As seen in fig. 2, the relay circuit board 10 has a signal circuit 11 and a ground metal layer 12, and the ground metal layer 12 surrounds a portion of the signal circuit 11. The ground metal layer 12 may be formed by exposing a metal layer of the adapting circuit board 10, or the ground metal layer 12 may be plated on the adapting circuit board 10 and then grounded with the whole adapting circuit board 10. At the center of the ground metal layer 12 is a test circuit 13 that contacts a plurality of probes 22 (described in detail below). The test circuit 13 is electrically connected to the signal circuit 11, so that the signal read by the probe 22 is transmitted out through the signal circuit 11 via the test circuit 13 and the signal circuit 11 of the relay circuit board 10 for subsequent detection and analysis.

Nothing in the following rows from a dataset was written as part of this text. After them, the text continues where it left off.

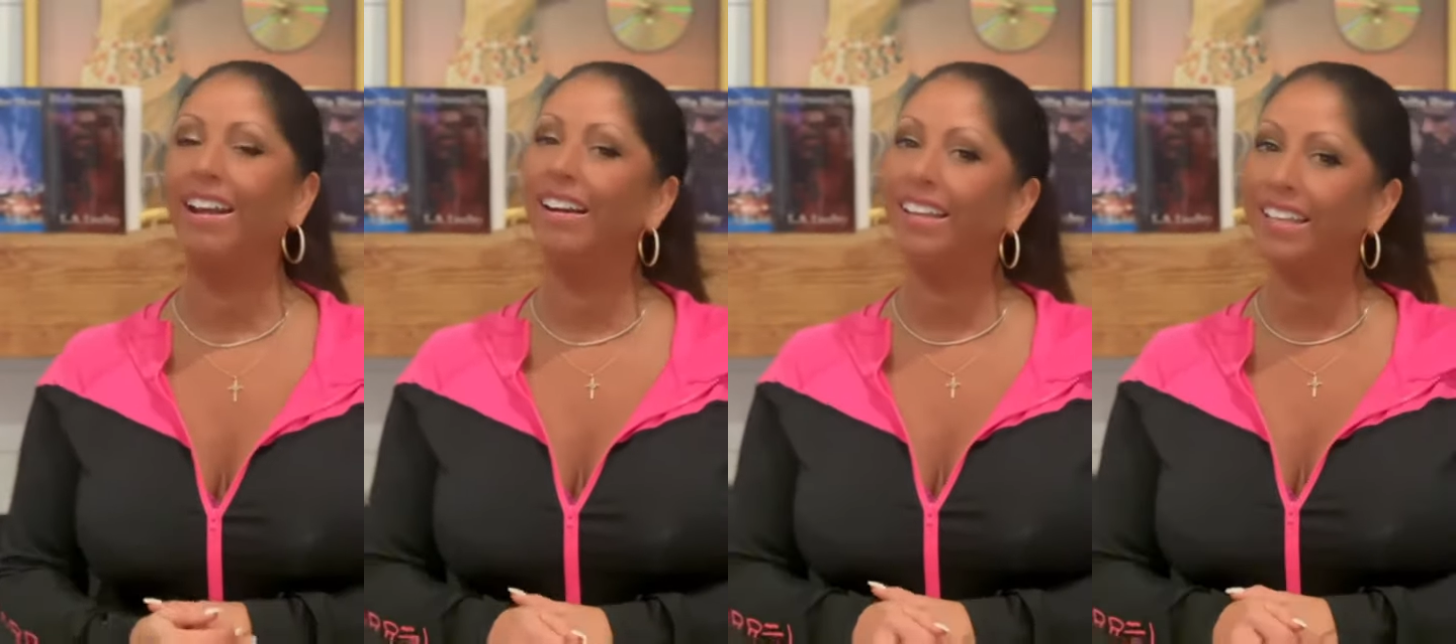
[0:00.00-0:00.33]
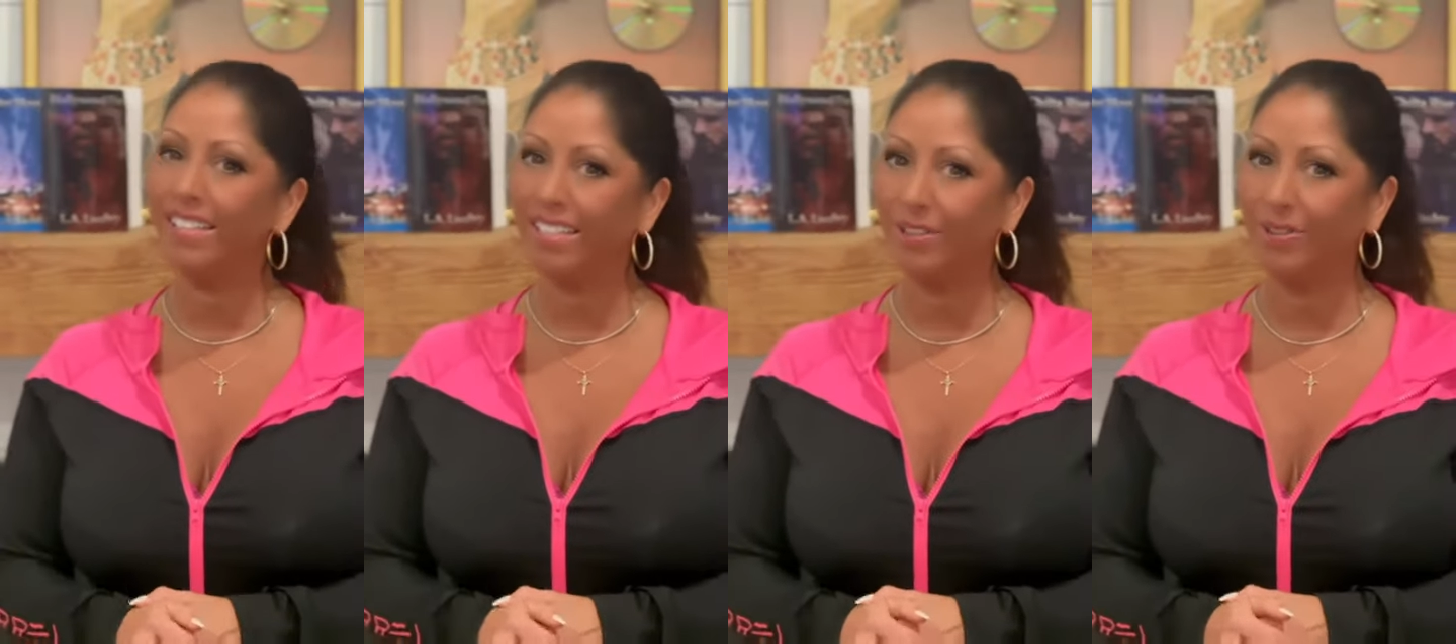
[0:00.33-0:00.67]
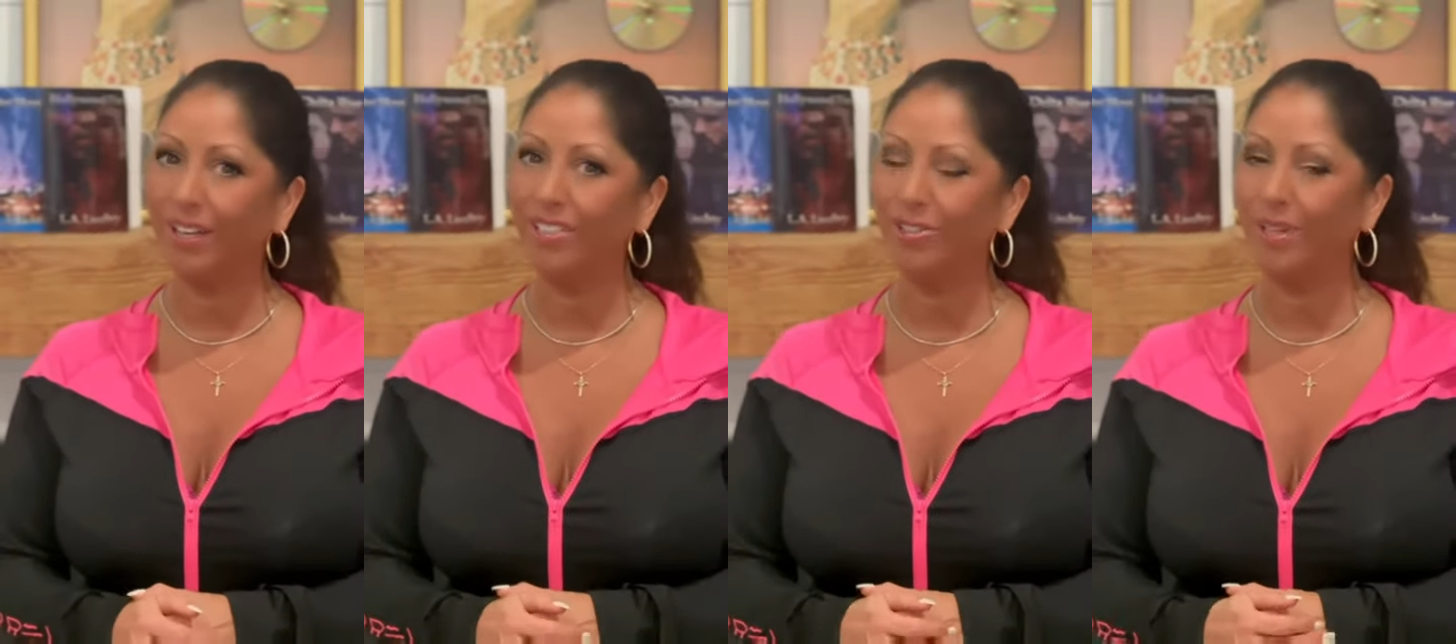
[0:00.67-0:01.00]
are
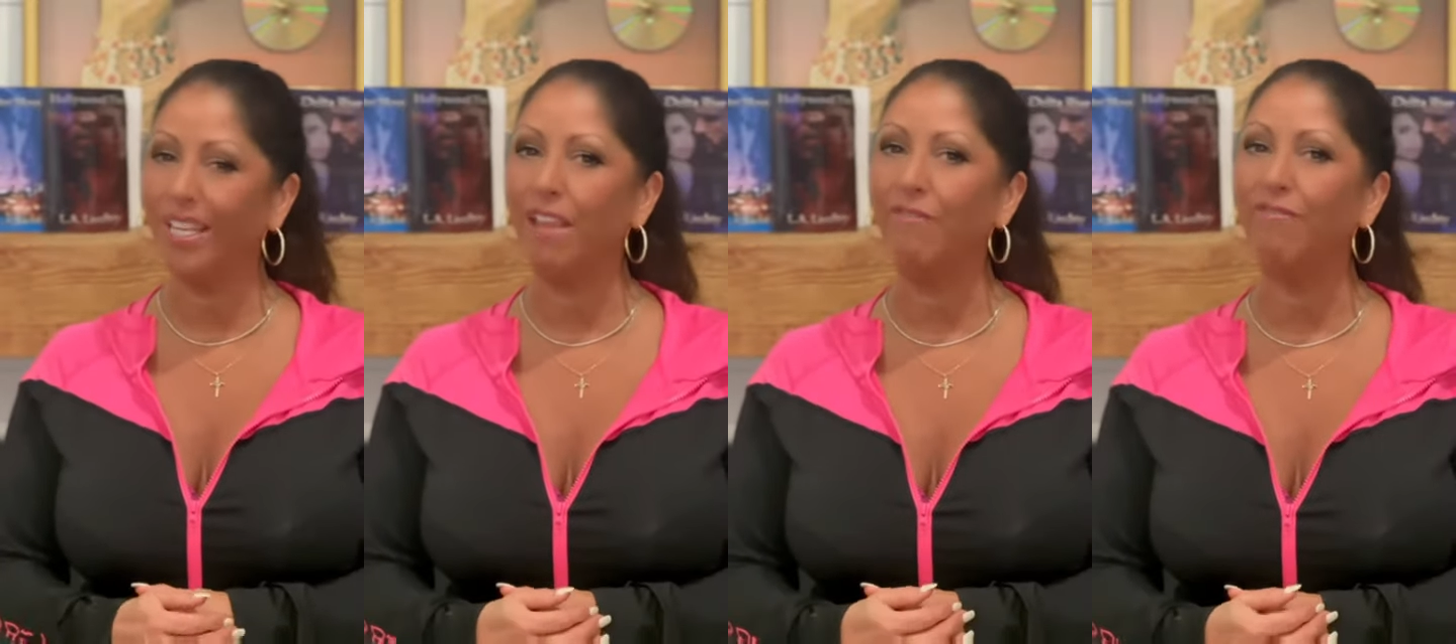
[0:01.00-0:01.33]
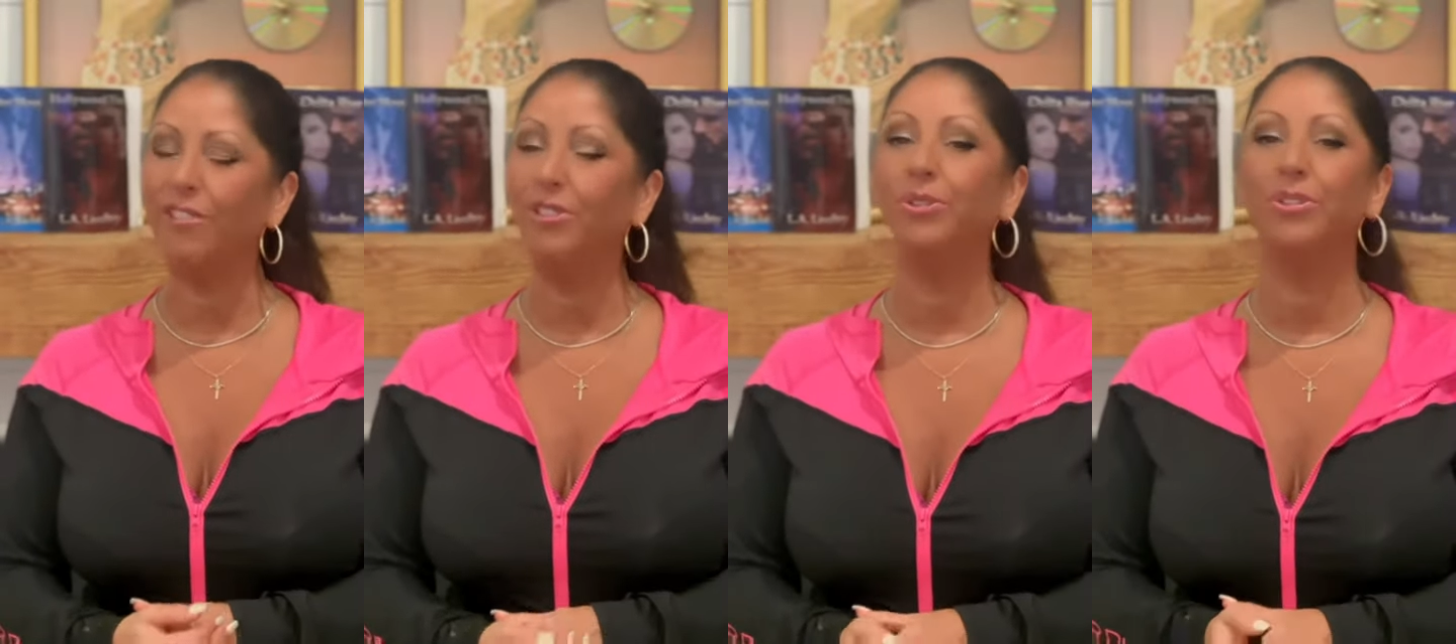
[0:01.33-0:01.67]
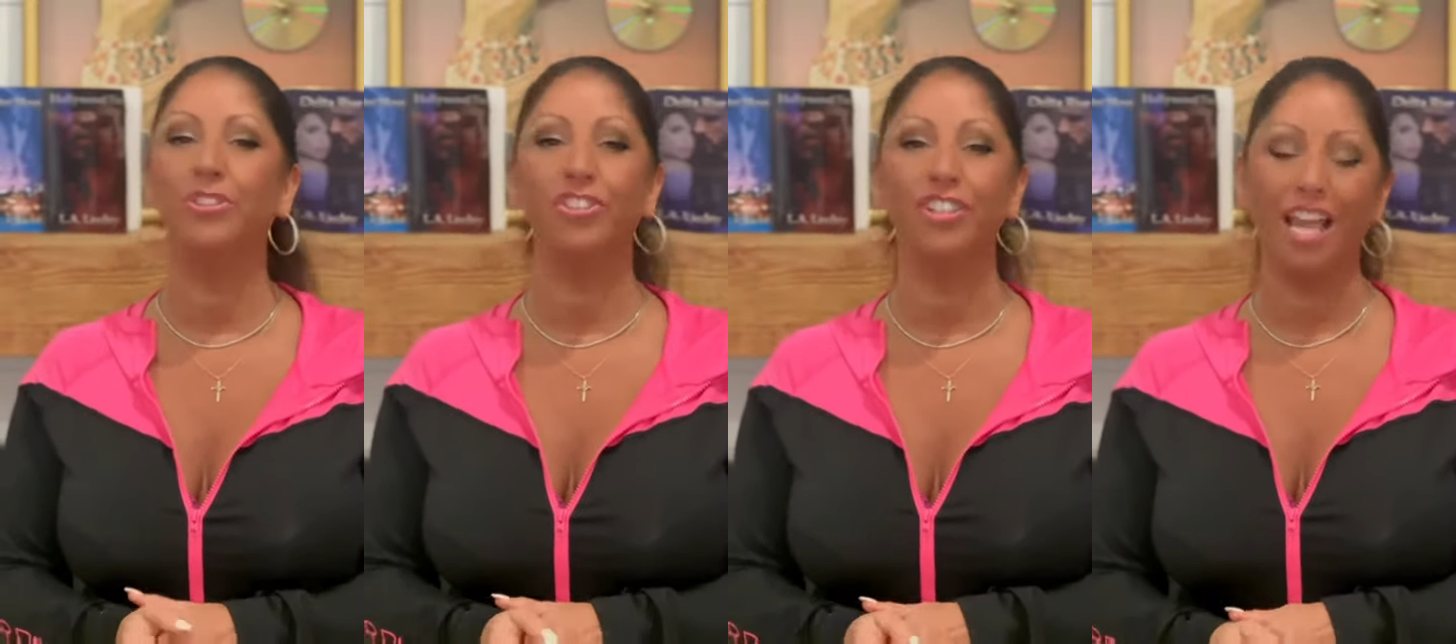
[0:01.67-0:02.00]
considering doing a full
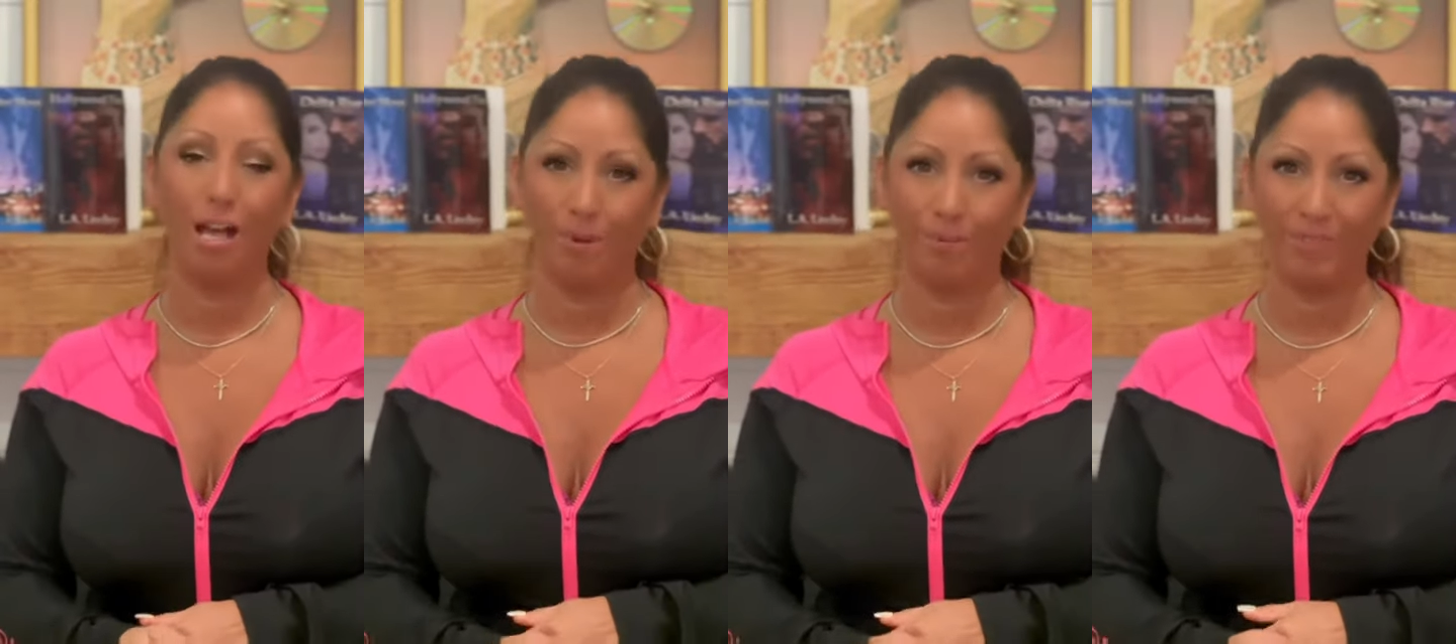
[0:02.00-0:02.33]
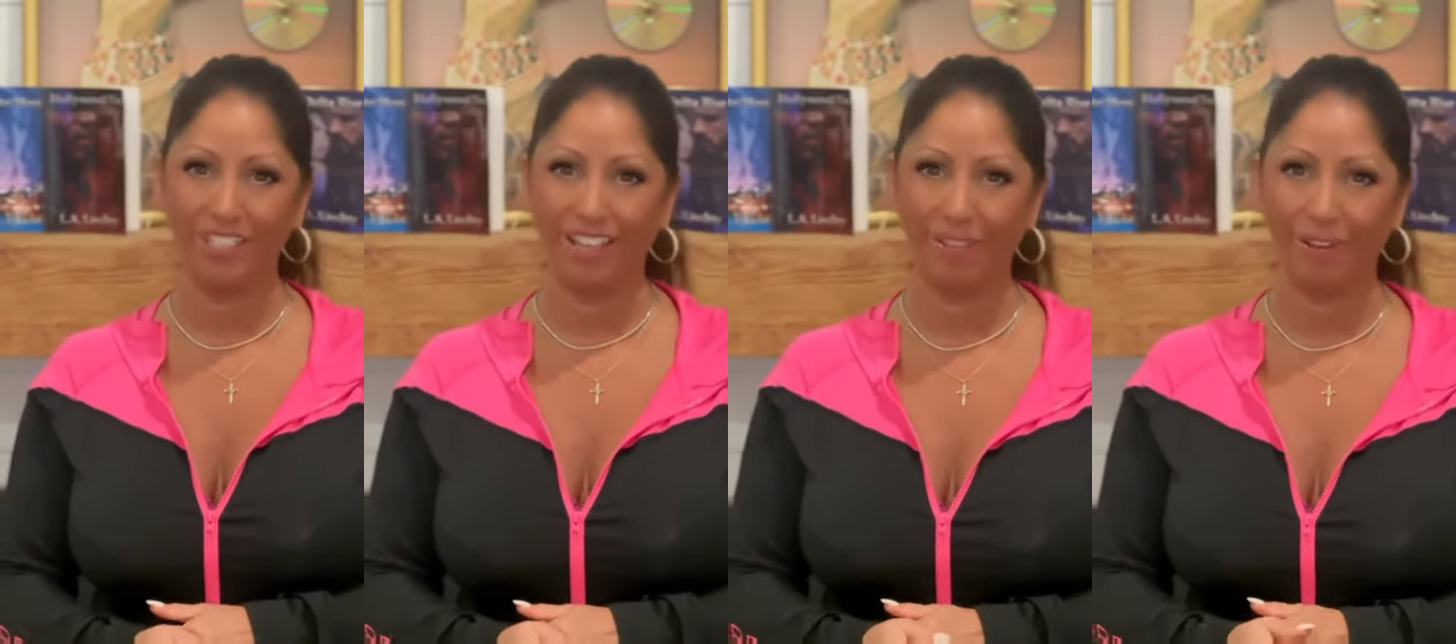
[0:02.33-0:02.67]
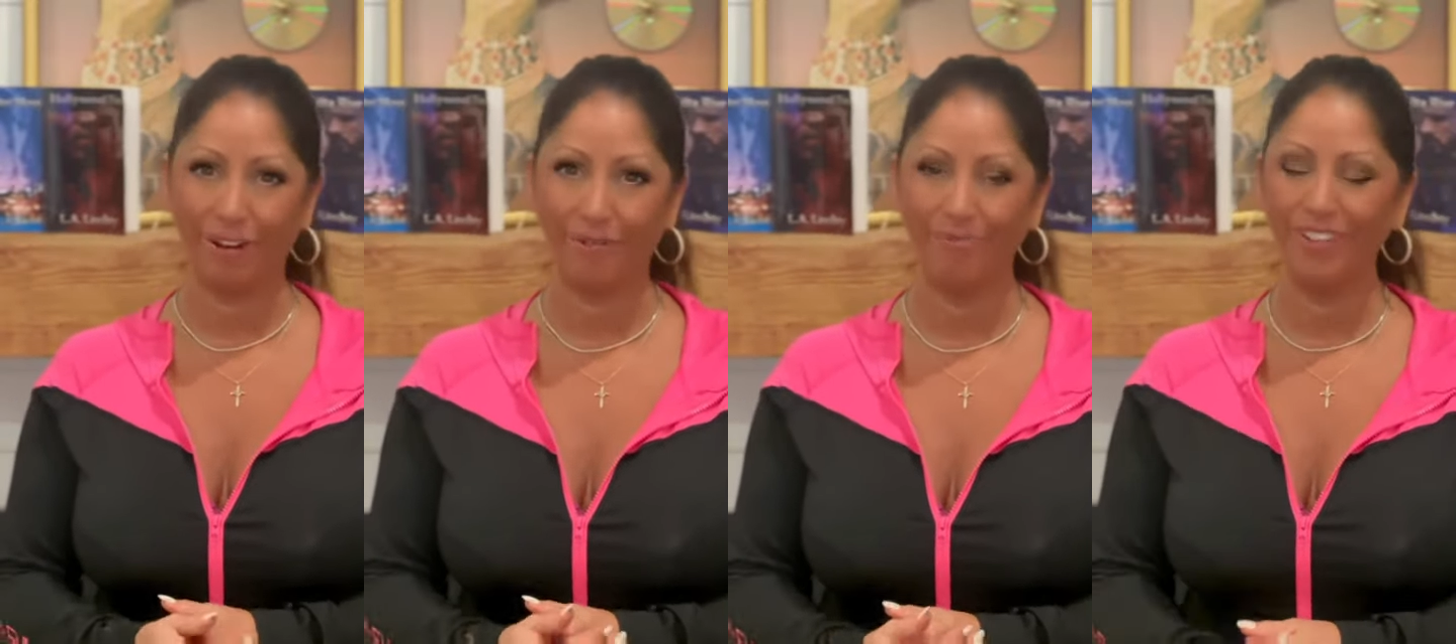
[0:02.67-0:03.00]
Christian album together.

The test assembly 20 includes an insulating base 21, a plurality of probes 22, and conductive bumps 23. As shown in fig. 3, the insulating base 21 has a first side 211 and a second side 212 opposite to each other. The plurality of probes 22 are inserted into the insulating base 21, and both ends of each probe 22 protrude from the first side surface 211 and the second side surface 212 of the insulating base 21.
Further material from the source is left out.